**Collected data entries**

-- Opening Marker --

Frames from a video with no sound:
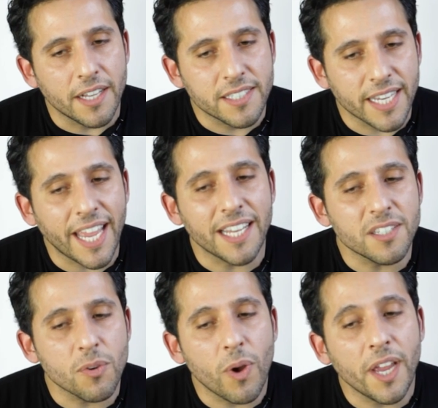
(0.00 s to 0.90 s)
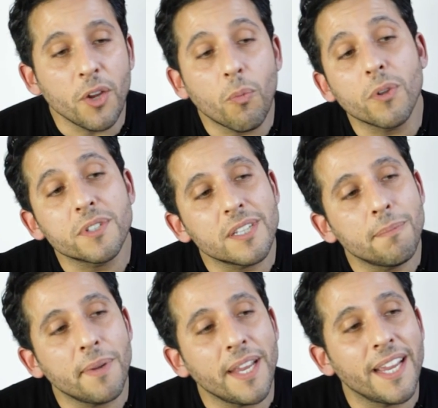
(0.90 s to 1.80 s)
to get to where you want to
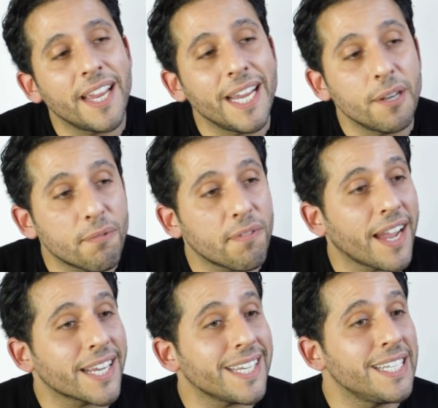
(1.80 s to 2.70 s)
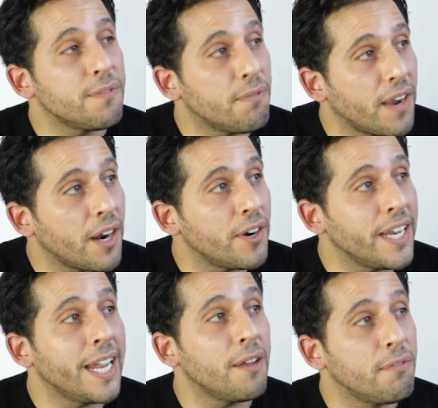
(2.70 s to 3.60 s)
be, in fact, is
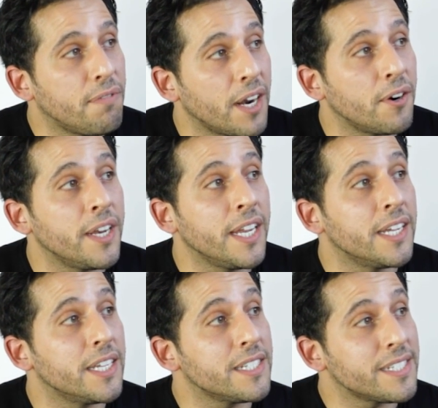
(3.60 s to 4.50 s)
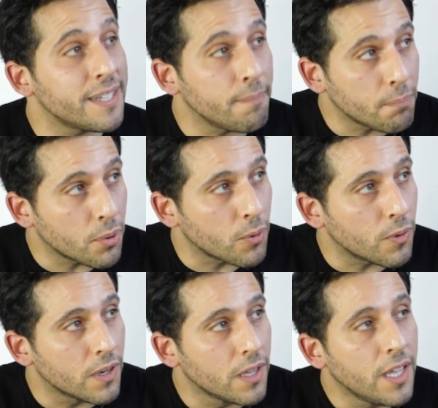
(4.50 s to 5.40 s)
very, very
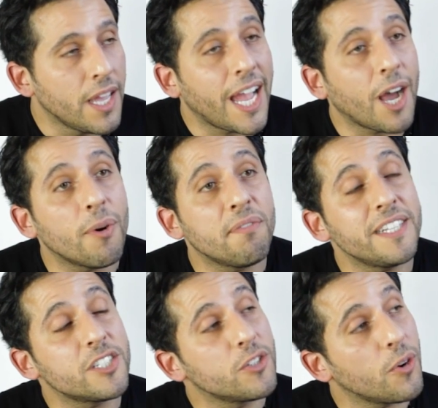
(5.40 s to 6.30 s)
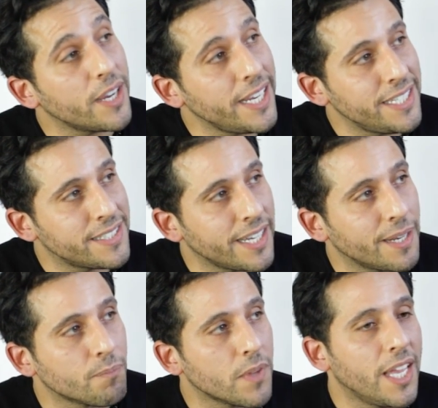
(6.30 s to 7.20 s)
simple. However, it's not easy.
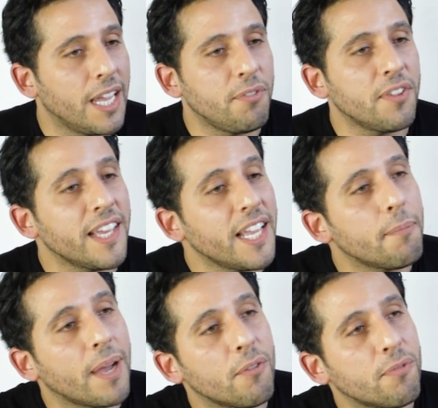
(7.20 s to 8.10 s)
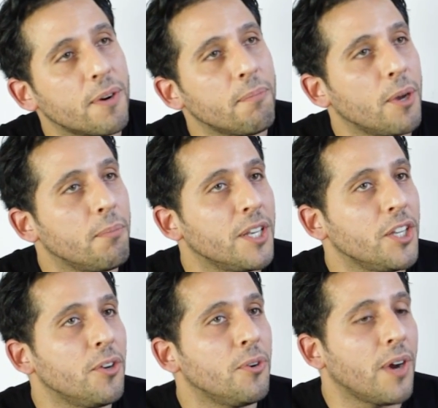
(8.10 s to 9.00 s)
If you think about for a moment,
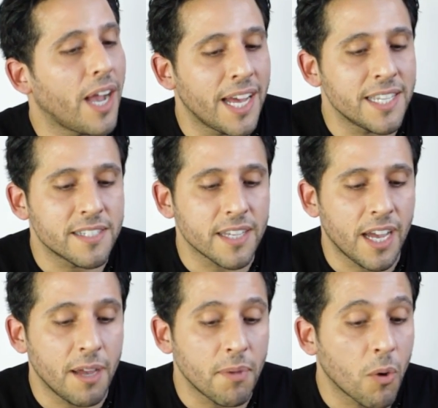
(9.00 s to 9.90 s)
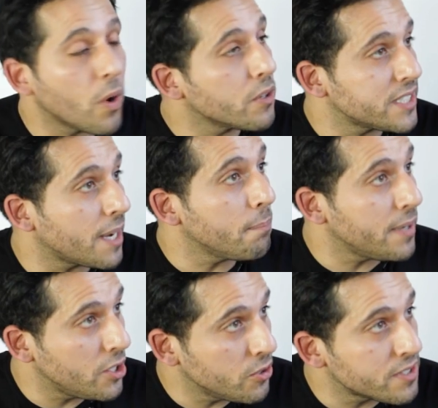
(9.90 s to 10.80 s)
you as a world
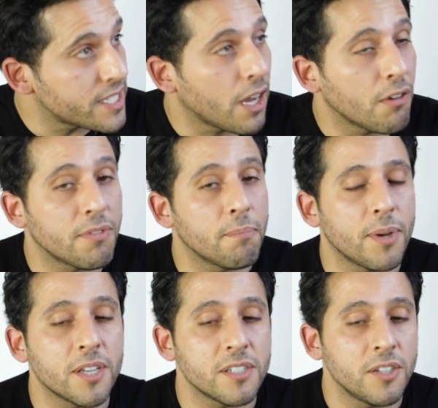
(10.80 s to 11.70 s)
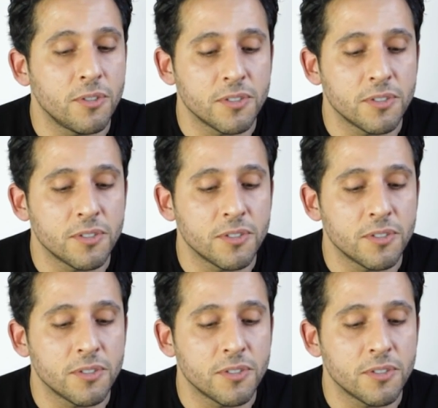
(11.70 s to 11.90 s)
champion yourself and person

-- Closing Marker --

**Your objective**
If an entry above holds a picture, leave that picture out and print the rest exactly.

**Task answer**
Frames from a video with no sound:
(0.00 s to 0.90 s)
(0.90 s to 1.80 s)
to get to where you want to
(1.80 s to 2.70 s)
(2.70 s to 3.60 s)
be, in fact, is
(3.60 s to 4.50 s)
(4.50 s to 5.40 s)
very, very
(5.40 s to 6.30 s)
(6.30 s to 7.20 s)
simple. However, it's not easy.
(7.20 s to 8.10 s)
(8.10 s to 9.00 s)
If you think about for a moment,
(9.00 s to 9.90 s)
(9.90 s to 10.80 s)
you as a world
(10.80 s to 11.70 s)
(11.70 s to 11.90 s)
champion yourself and person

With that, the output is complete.